→ **YOUR GOAL**: Drop every picture, then print the rest of the listing exactly as given.

→ **INFORMATION SHOWN**:
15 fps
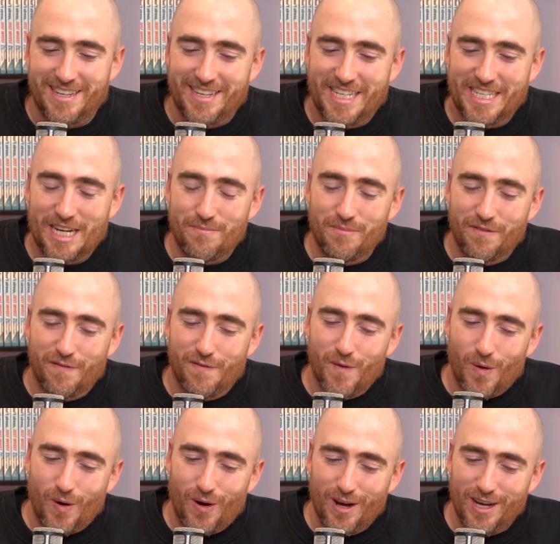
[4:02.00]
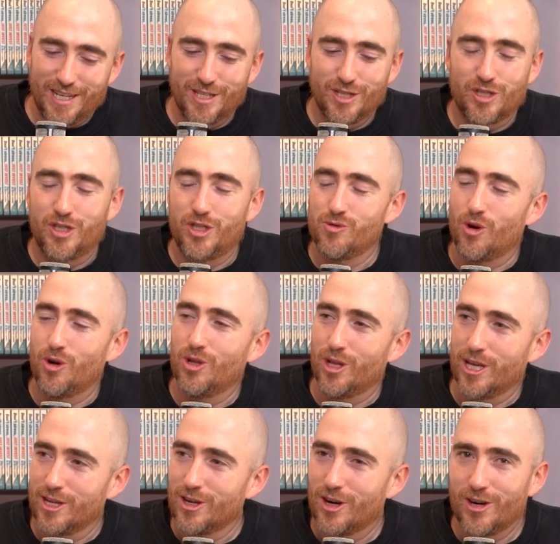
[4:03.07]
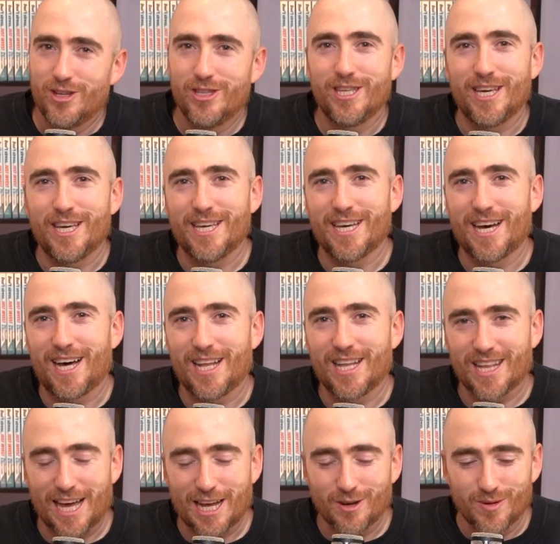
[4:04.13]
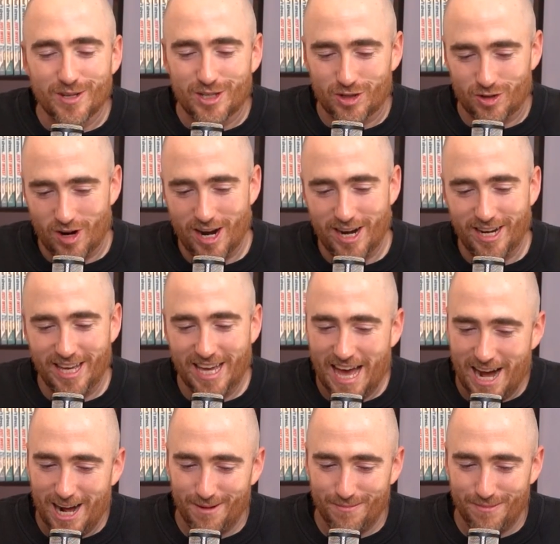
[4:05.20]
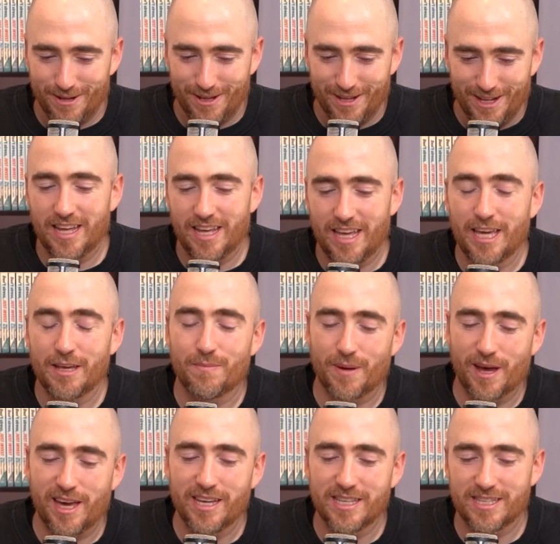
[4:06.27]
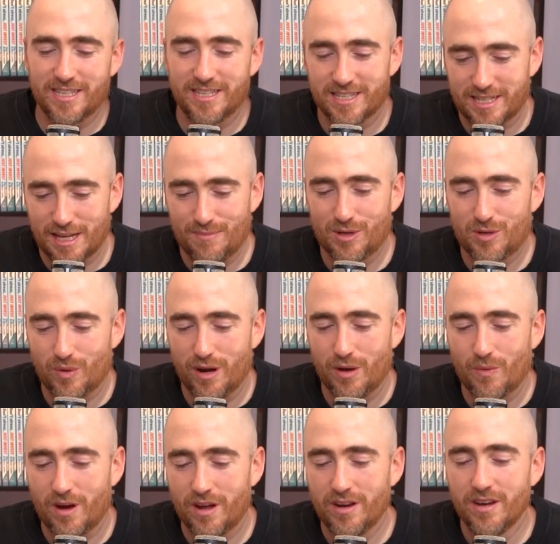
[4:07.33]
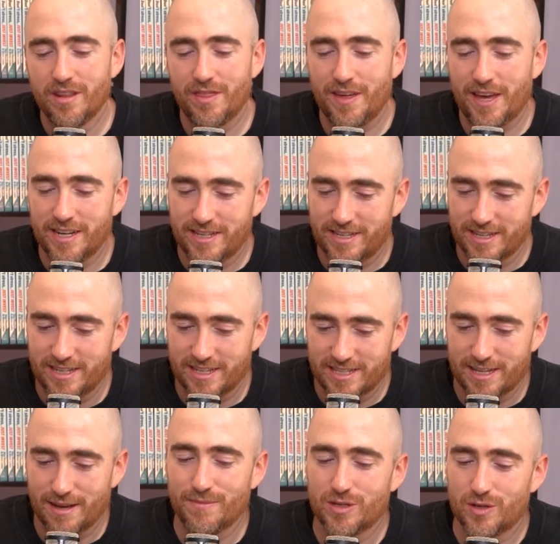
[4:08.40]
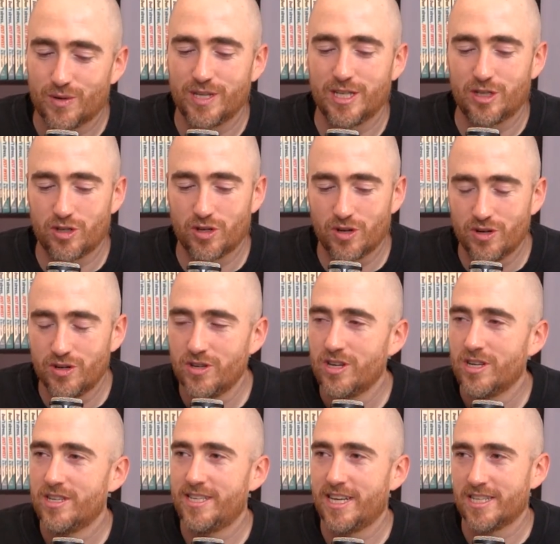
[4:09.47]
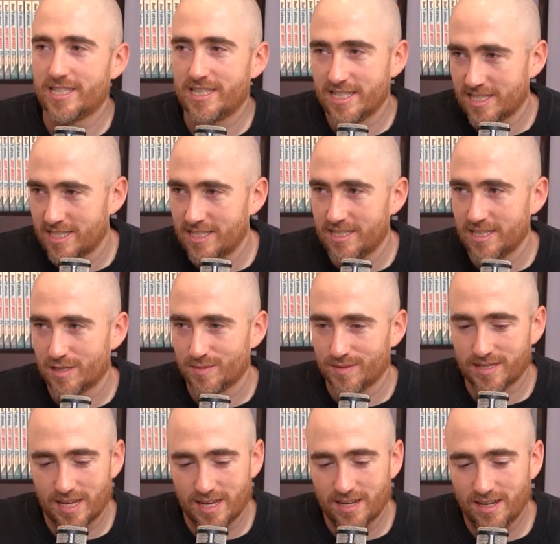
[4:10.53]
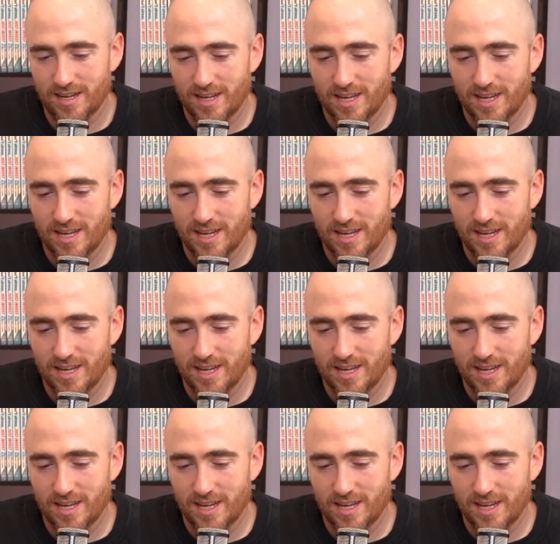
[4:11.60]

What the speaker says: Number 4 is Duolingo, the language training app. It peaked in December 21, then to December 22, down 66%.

→ **TASK SOLUTION**:
15 fps
[4:02.00]
[4:03.07]
[4:04.13]
[4:05.20]
[4:06.27]
[4:07.33]
[4:08.40]
[4:09.47]
[4:10.53]
[4:11.60]

What the speaker says: Number 4 is Duolingo, the language training app. It peaked in December 21, then to December 22, down 66%.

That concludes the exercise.